== The data ==

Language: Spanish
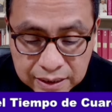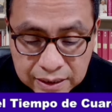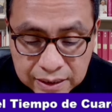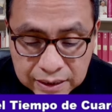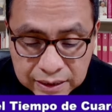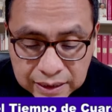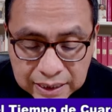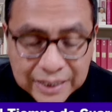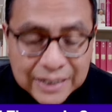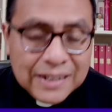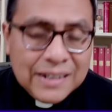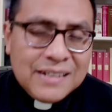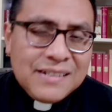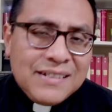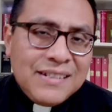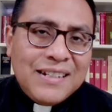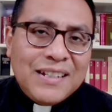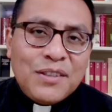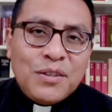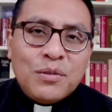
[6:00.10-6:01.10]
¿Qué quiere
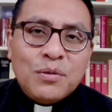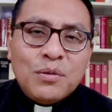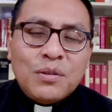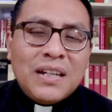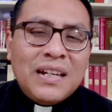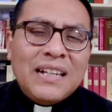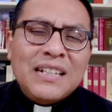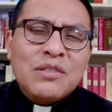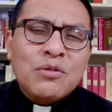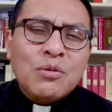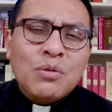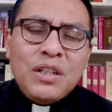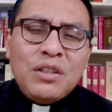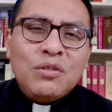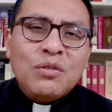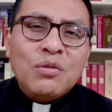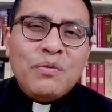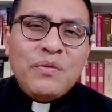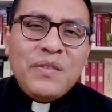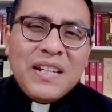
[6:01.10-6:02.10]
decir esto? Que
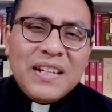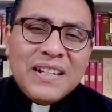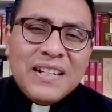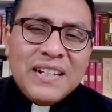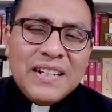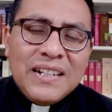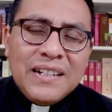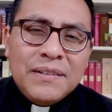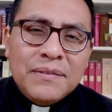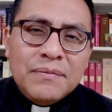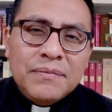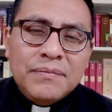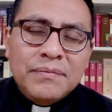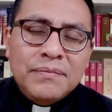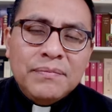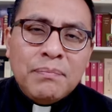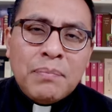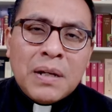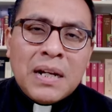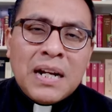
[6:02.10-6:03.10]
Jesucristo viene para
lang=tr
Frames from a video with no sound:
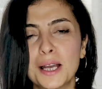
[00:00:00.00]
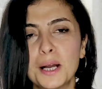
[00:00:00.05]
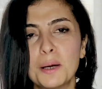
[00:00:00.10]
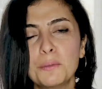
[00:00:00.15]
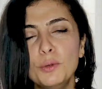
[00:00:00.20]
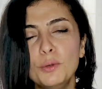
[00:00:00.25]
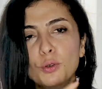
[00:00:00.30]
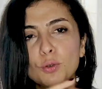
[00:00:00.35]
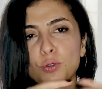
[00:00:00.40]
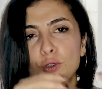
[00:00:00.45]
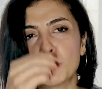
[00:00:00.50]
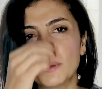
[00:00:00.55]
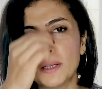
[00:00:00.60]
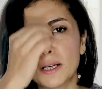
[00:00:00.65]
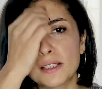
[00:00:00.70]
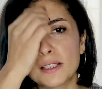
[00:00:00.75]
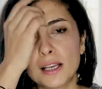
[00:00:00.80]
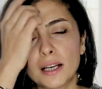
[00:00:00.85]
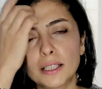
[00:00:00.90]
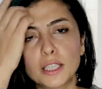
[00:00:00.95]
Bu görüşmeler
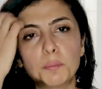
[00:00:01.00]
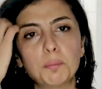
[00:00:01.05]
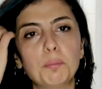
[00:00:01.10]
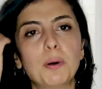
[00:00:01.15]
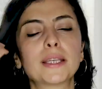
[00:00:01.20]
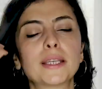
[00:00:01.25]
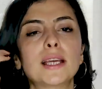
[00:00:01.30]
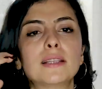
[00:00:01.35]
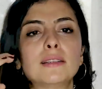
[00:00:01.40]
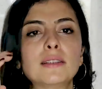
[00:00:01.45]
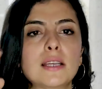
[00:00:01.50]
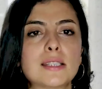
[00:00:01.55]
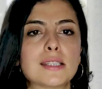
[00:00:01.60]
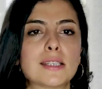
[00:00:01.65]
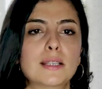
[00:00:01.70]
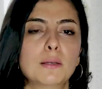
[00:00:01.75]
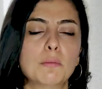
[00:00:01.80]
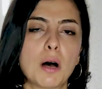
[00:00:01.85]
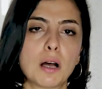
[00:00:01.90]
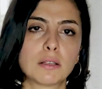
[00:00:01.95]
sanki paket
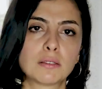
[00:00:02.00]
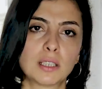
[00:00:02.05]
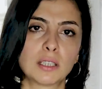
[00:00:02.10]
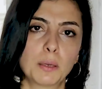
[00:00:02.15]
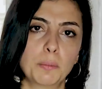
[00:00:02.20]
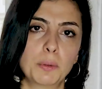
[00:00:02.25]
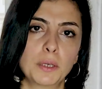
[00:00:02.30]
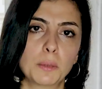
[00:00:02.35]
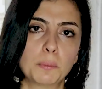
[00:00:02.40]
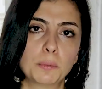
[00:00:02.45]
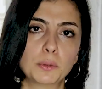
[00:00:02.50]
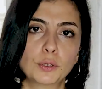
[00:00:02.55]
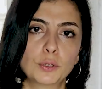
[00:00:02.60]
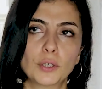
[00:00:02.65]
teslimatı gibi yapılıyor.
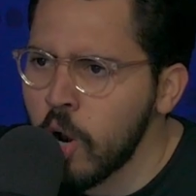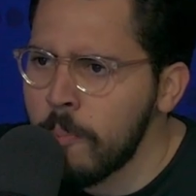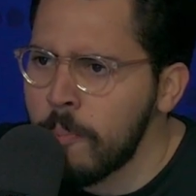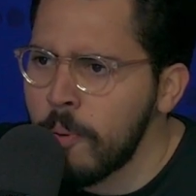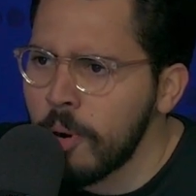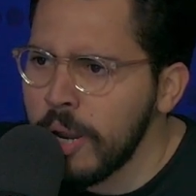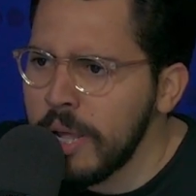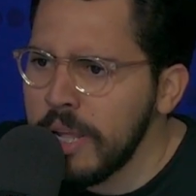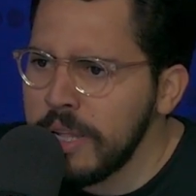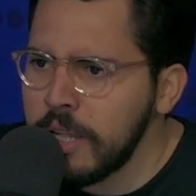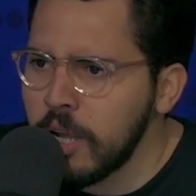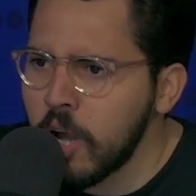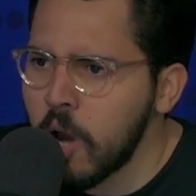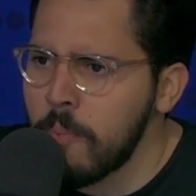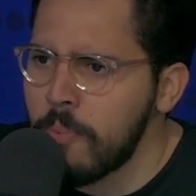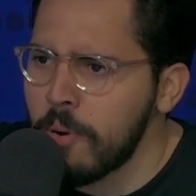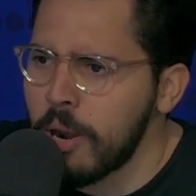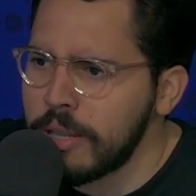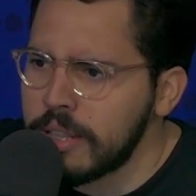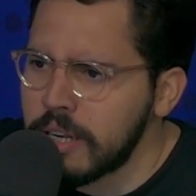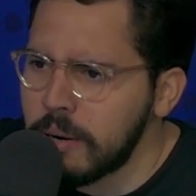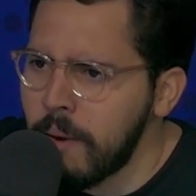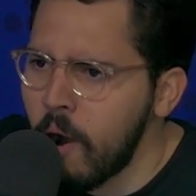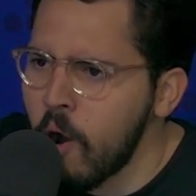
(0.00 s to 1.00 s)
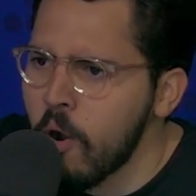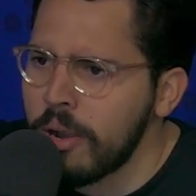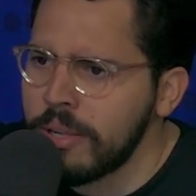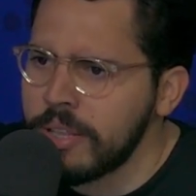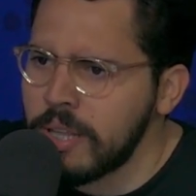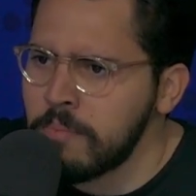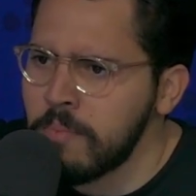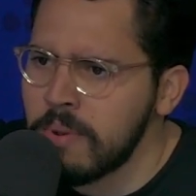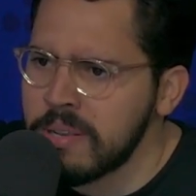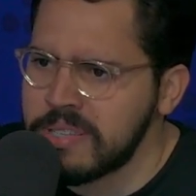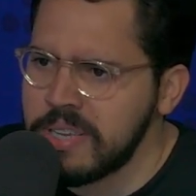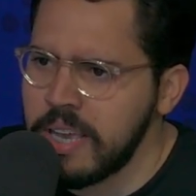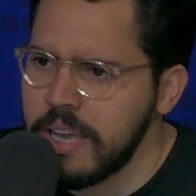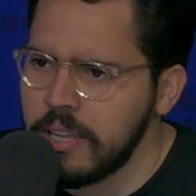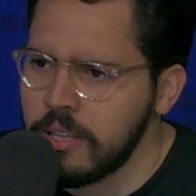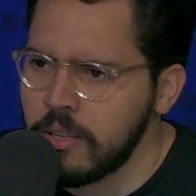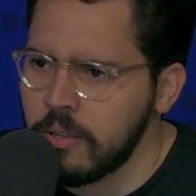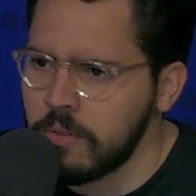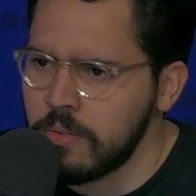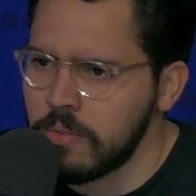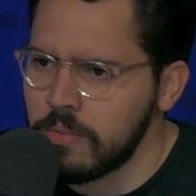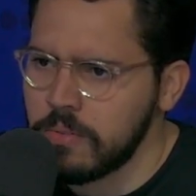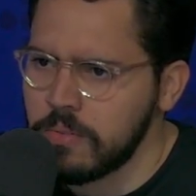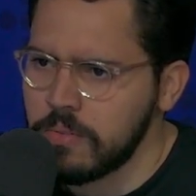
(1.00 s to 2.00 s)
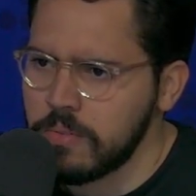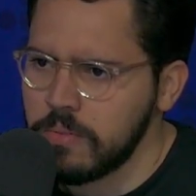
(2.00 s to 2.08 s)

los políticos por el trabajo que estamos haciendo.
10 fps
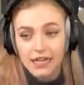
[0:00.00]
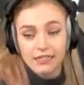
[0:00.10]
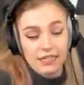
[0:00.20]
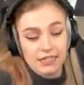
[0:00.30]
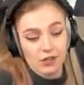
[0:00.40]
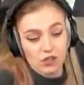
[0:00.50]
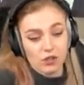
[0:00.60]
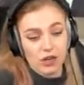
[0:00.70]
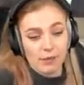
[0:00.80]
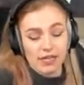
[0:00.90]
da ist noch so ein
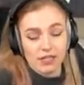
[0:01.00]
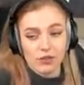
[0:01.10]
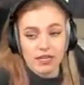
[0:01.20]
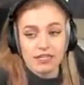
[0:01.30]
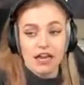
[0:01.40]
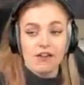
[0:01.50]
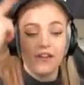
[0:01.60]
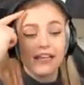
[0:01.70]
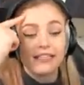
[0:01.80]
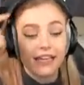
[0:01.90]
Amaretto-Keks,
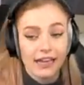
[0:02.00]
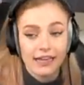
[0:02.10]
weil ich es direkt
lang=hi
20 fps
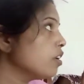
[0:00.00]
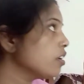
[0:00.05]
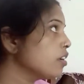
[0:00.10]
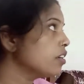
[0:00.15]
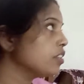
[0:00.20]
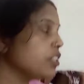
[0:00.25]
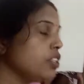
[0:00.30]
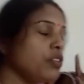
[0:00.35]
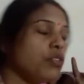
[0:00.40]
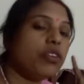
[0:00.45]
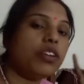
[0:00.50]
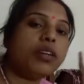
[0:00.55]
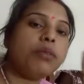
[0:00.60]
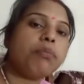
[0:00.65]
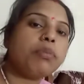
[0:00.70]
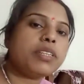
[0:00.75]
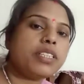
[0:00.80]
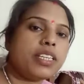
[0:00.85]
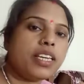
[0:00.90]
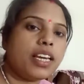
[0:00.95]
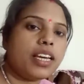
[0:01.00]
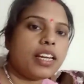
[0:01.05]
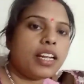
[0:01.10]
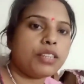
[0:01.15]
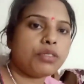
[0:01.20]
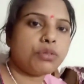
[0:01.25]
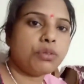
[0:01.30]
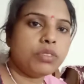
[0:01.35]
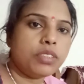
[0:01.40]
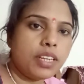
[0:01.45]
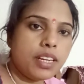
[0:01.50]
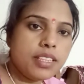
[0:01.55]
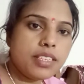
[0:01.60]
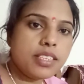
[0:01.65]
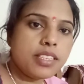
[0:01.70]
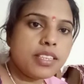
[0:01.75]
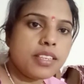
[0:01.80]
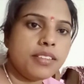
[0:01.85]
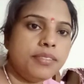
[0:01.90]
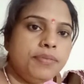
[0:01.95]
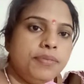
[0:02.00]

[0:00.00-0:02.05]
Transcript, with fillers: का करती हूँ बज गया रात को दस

===

### [Problem]
Pick out and copy the lines of the material that include the word "with".

### [Response to this exercise]
Frames from a video with no sound:
Transcript, with fillers: का करती हूँ बज गया रात को दस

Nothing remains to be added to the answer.